Task to complete:
What you produce should be an exact transcription of the data, minus any pictures.

Task data:
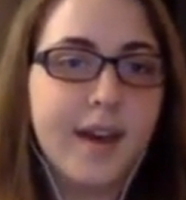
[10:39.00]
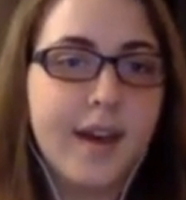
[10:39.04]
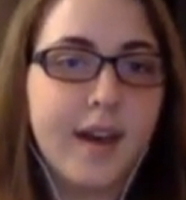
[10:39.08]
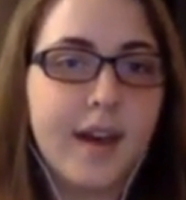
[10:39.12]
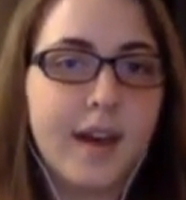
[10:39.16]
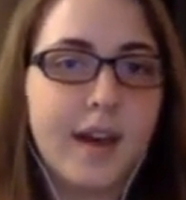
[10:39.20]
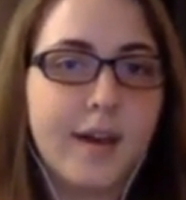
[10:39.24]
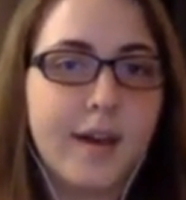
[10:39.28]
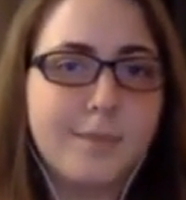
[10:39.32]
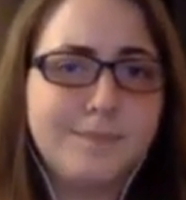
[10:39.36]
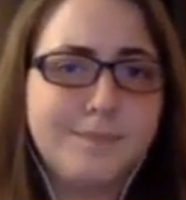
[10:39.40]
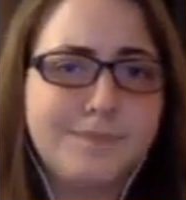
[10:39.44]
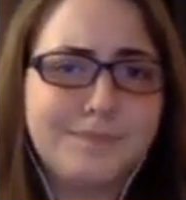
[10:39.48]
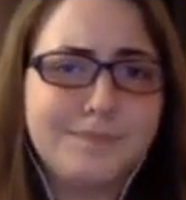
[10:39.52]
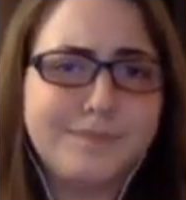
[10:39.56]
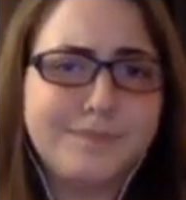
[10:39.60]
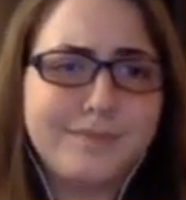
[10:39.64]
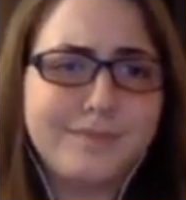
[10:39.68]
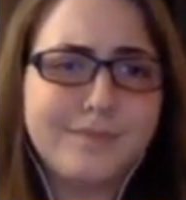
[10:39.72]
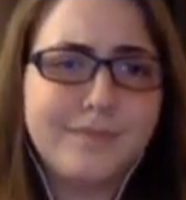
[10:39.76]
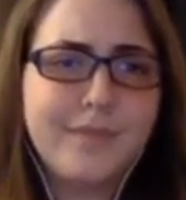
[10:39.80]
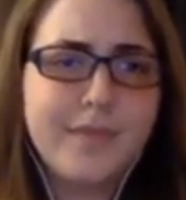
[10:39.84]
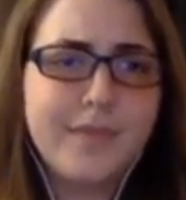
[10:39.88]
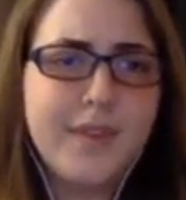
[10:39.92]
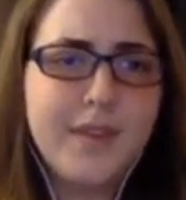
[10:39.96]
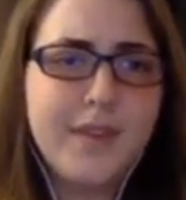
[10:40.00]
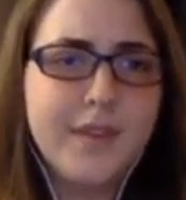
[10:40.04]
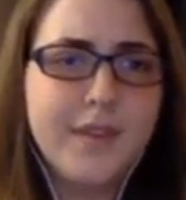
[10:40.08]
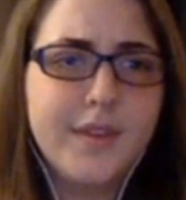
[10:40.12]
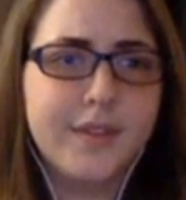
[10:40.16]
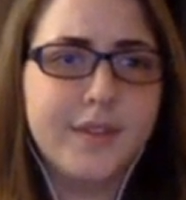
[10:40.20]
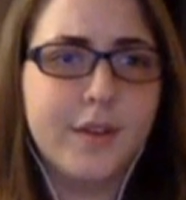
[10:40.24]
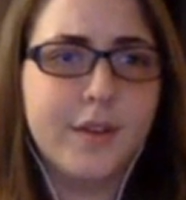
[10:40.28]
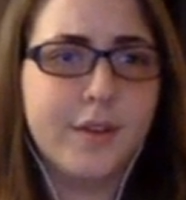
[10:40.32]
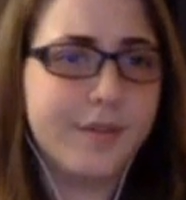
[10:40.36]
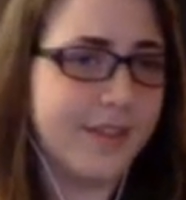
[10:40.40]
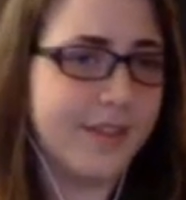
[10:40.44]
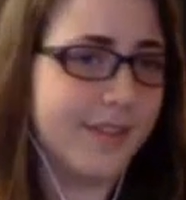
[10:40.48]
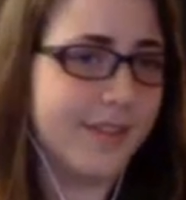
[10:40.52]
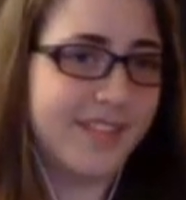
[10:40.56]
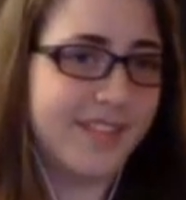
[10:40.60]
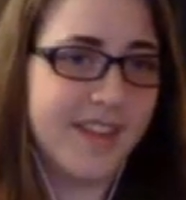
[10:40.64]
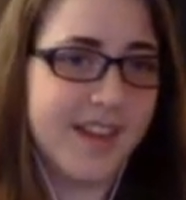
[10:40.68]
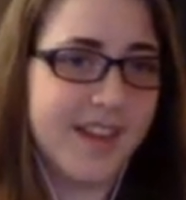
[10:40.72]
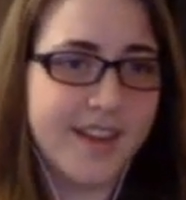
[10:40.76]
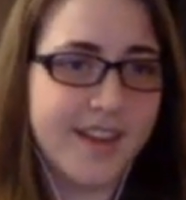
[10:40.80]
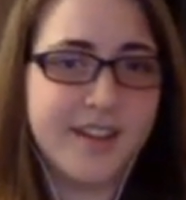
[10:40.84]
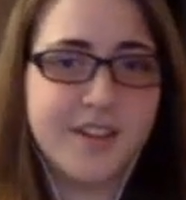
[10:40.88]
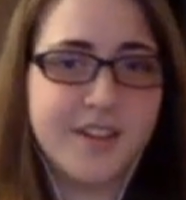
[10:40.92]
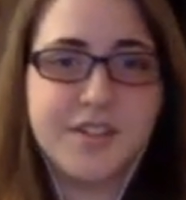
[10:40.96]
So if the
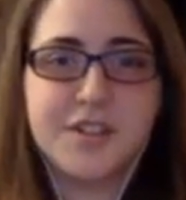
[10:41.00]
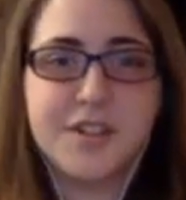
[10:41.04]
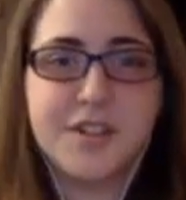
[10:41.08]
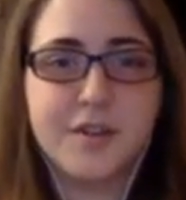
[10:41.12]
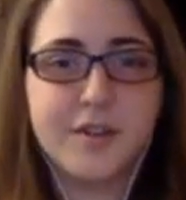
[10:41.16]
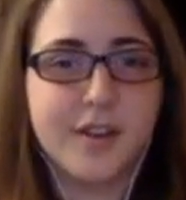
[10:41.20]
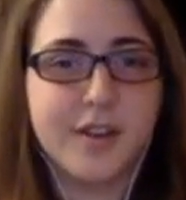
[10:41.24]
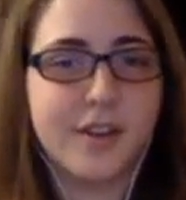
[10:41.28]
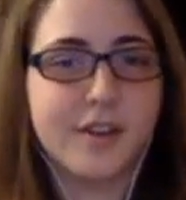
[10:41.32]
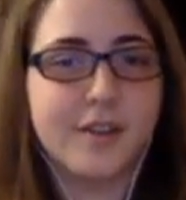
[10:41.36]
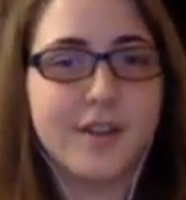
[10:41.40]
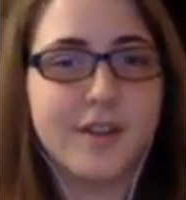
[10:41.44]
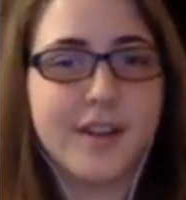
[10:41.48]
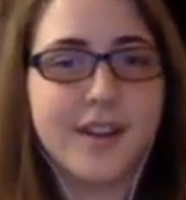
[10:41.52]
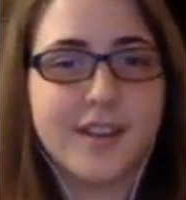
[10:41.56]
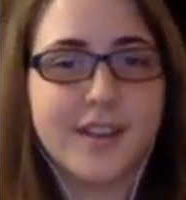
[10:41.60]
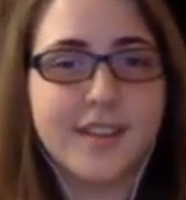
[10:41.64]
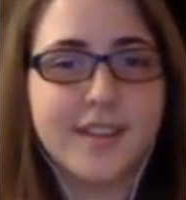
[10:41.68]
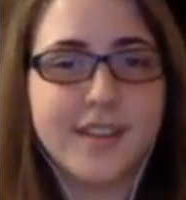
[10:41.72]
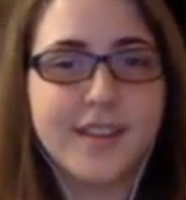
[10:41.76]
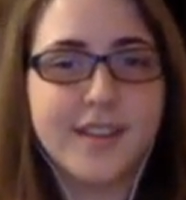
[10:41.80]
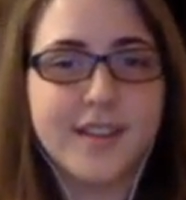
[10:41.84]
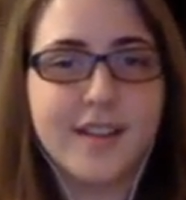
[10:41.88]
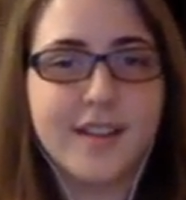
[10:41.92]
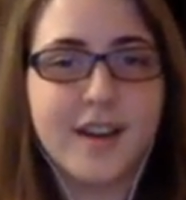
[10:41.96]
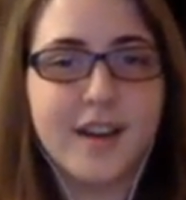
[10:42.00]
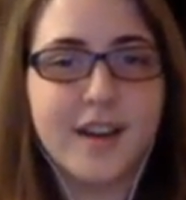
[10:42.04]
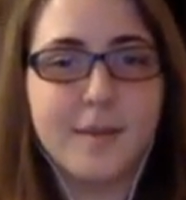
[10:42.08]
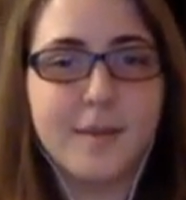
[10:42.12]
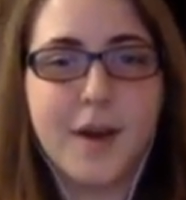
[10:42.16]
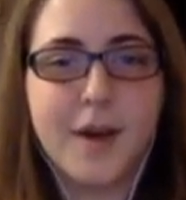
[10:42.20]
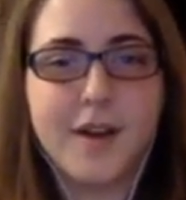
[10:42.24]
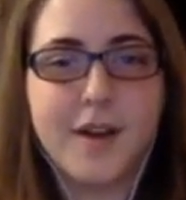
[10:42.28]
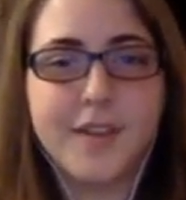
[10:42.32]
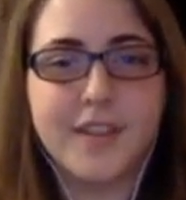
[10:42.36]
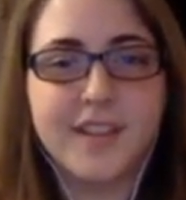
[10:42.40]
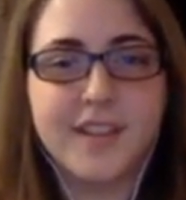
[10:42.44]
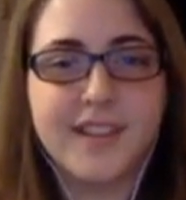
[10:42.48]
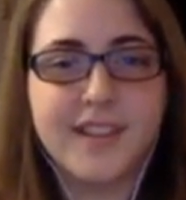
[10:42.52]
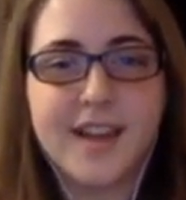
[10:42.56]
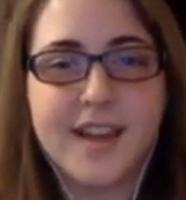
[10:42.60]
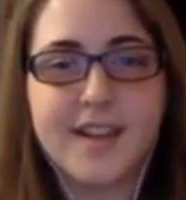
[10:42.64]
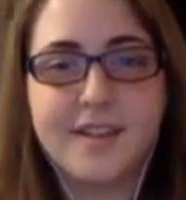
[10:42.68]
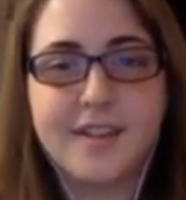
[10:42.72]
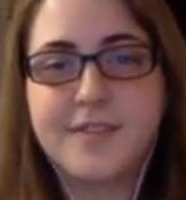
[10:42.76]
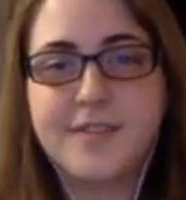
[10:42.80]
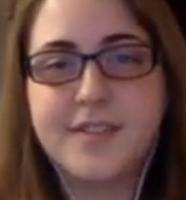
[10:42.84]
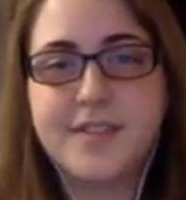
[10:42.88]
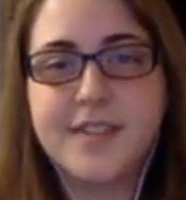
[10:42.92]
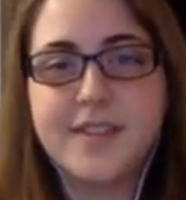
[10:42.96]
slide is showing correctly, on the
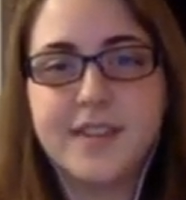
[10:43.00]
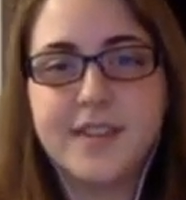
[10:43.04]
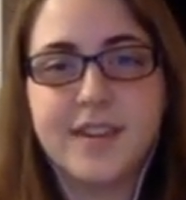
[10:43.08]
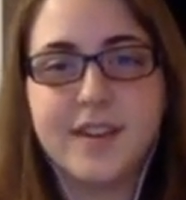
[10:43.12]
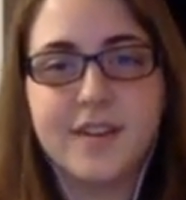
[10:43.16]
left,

Solution for this problem:
[10:39.00]
[10:39.04]
[10:39.08]
[10:39.12]
[10:39.16]
[10:39.20]
[10:39.24]
[10:39.28]
[10:39.32]
[10:39.36]
[10:39.40]
[10:39.44]
[10:39.48]
[10:39.52]
[10:39.56]
[10:39.60]
[10:39.64]
[10:39.68]
[10:39.72]
[10:39.76]
[10:39.80]
[10:39.84]
[10:39.88]
[10:39.92]
[10:39.96]
[10:40.00]
[10:40.04]
[10:40.08]
[10:40.12]
[10:40.16]
[10:40.20]
[10:40.24]
[10:40.28]
[10:40.32]
[10:40.36]
[10:40.40]
[10:40.44]
[10:40.48]
[10:40.52]
[10:40.56]
[10:40.60]
[10:40.64]
[10:40.68]
[10:40.72]
[10:40.76]
[10:40.80]
[10:40.84]
[10:40.88]
[10:40.92]
[10:40.96]
So if the
[10:41.00]
[10:41.04]
[10:41.08]
[10:41.12]
[10:41.16]
[10:41.20]
[10:41.24]
[10:41.28]
[10:41.32]
[10:41.36]
[10:41.40]
[10:41.44]
[10:41.48]
[10:41.52]
[10:41.56]
[10:41.60]
[10:41.64]
[10:41.68]
[10:41.72]
[10:41.76]
[10:41.80]
[10:41.84]
[10:41.88]
[10:41.92]
[10:41.96]
[10:42.00]
[10:42.04]
[10:42.08]
[10:42.12]
[10:42.16]
[10:42.20]
[10:42.24]
[10:42.28]
[10:42.32]
[10:42.36]
[10:42.40]
[10:42.44]
[10:42.48]
[10:42.52]
[10:42.56]
[10:42.60]
[10:42.64]
[10:42.68]
[10:42.72]
[10:42.76]
[10:42.80]
[10:42.84]
[10:42.88]
[10:42.92]
[10:42.96]
slide is showing correctly, on the
[10:43.00]
[10:43.04]
[10:43.08]
[10:43.12]
[10:43.16]
left,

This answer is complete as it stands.